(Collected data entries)
....................

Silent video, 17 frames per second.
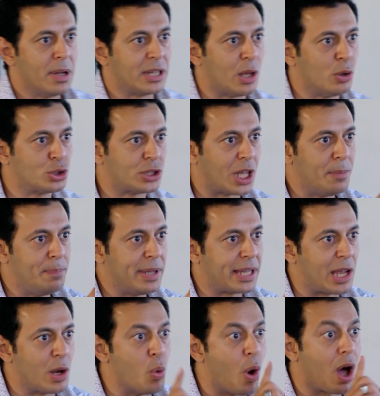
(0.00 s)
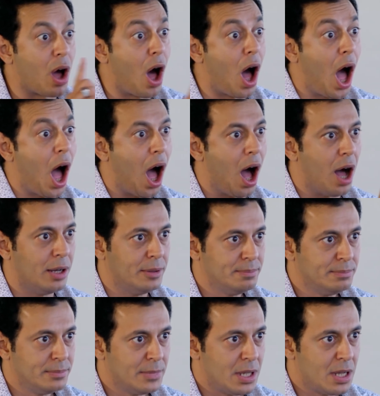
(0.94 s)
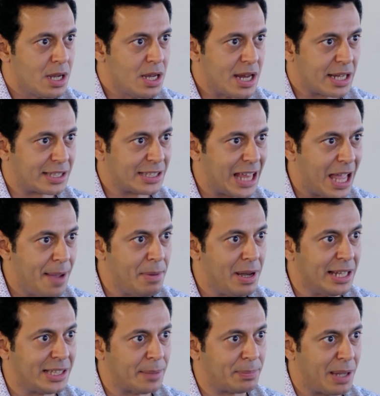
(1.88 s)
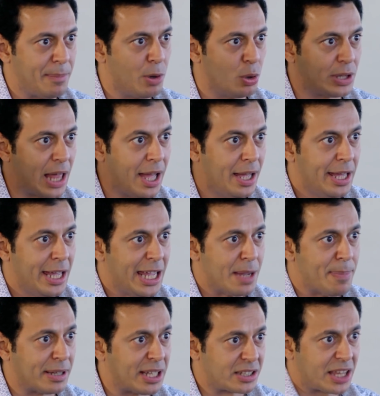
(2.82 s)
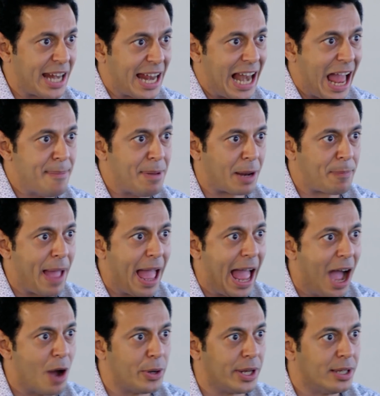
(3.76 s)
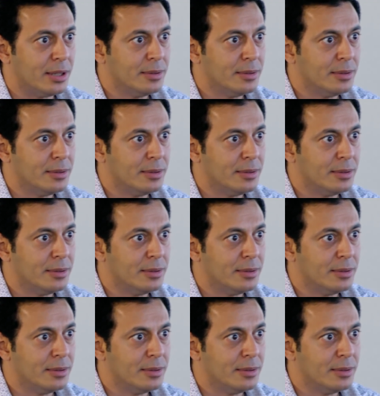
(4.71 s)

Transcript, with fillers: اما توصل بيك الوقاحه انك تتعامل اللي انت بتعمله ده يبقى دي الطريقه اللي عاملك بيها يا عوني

....................

- About this exercise -
Each entry should be copied exactly as written, though any pictures stay out.

- Answer for the task -
Silent video, 17 frames per second.
(0.00 s)
(0.94 s)
(1.88 s)
(2.82 s)
(3.76 s)
(4.71 s)

Transcript, with fillers: اما توصل بيك الوقاحه انك تتعامل اللي انت بتعمله ده يبقى دي الطريقه اللي عاملك بيها يا عوني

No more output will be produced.